Доминик вдруг удивлённо посмотрела на него, будто только сейчас заметила его присутствие.
– Но я хочу жить. У меня ведь другой путь, – произнесла она, пытаясь самой себе напомнить о том, что она
Они недолго поговорили в этот раз, но покидал её Заир гораздо более воодушевлённый – он так и не понял, что тянуло Доминик к могиле Онфруа, но знал уже наверняка, что сердце её не занято.
А она вернулась в спальню. Устало присев у стола, она медленно окунула перо в чернильницу, желая выплеснуть хоть немного раздирающих душу чувств, тоски и боли, на бумагу.

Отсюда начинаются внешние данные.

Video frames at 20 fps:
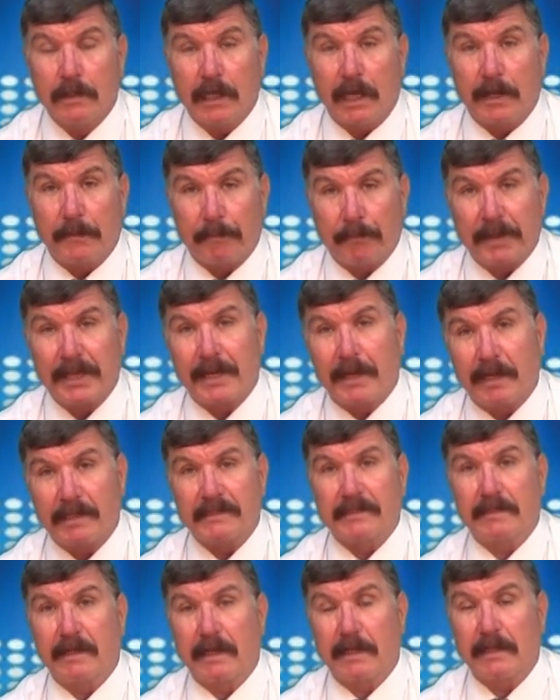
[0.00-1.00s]
yani 1
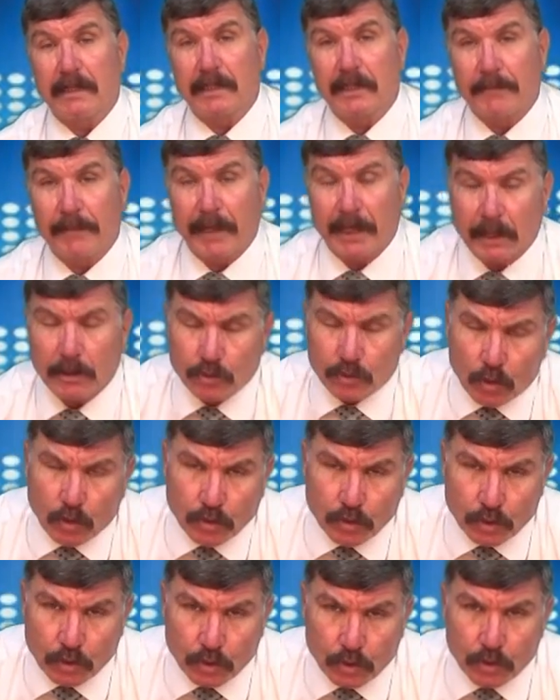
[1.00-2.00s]
Haziran itibariyle
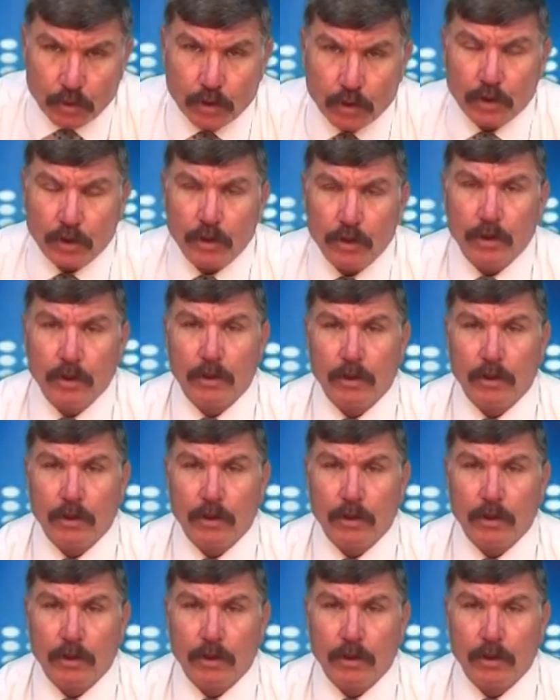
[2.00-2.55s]
son günüydü.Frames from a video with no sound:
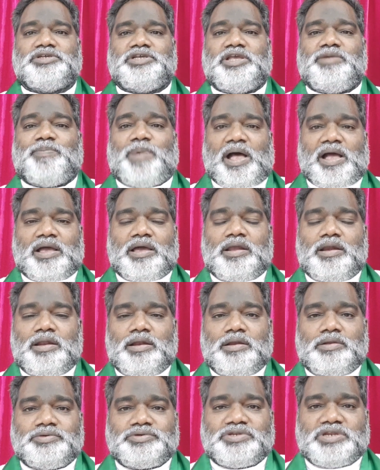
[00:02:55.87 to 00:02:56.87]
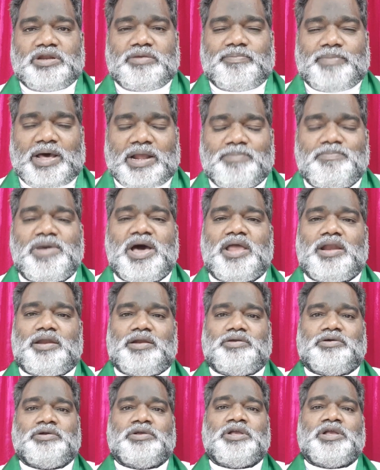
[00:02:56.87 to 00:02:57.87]
ఈ భాగాలలో ఉంటున్న
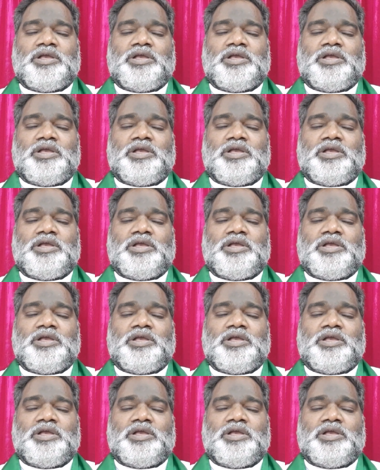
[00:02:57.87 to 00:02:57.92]
మర్మాలను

Но их было столько, что в этом хаосе сложить мысли в слова не удавалось. Несколько раз пальцы дёрнулись, чтобы написать: «Пустота», но сам лист и так красноречиво говорил об этом, и она замирала…
Она пробовала нарисовать свою боль. Снова и снова окунала перо в чернильницу и застывала, не зная, какими линиями выразить ощущения! Чернила высыхали, и она вновь окунала перо… Когда же решилась, то так надавила на острие, что бумага порвалась. Тогда Доминик сожгла её, мечтая, чтобы также легко сгорело и живущее в ней самой отчаяние. Впрочем, внутри появилось лишь неприятное ощущение самообмана – будто на самом деле она хотела уничтожить лист как улику, способную напомнить, что она бессильна – неспособна излить из себя боль прошлого и забыться… Но с этого дня здоровье её, наконец, вполне явственно и теперь уже окончательно пошло на поправку.
Заир всё чаще навещал её, а лекари – всё реже, и вскоре наступил и тот день, когда последние и вовсе перестали приходить за ненадобностью. И Доминик, ощутив, что чувствует силу в теле, поняла, что снова может выезжать на прогулки в город.
Она собралась и, успешно избежав внимания не уследивших за ней служанок, благополучно покинула дворец. Забрав из конюшни Аженти, она отправилась к воротам, но там ей пришлось остановиться – стражи её не пропустили. Тогда она обратилась к Заиру аль-Хикмету, но выяснилось, что он ничем не может помочь – ворота были закрыты по приказу султана. А после разговора с последним у неё и вовсе испортилось настроение: оказалось, теперь он запретил пропускать её потому, что она так странно заболела, всего лишь посетив какую-то могилу; и сейчас и речи идти не могло о том, чтобы она в одиночестве покидала пределы дворца, а значит, выйти она могла только в сопровождении мамлюков…
Таким исходом Доминик была разгневана донельзя, но изменить его была не в силах, и ей пришлось вернуться к себе в покои ни с чем.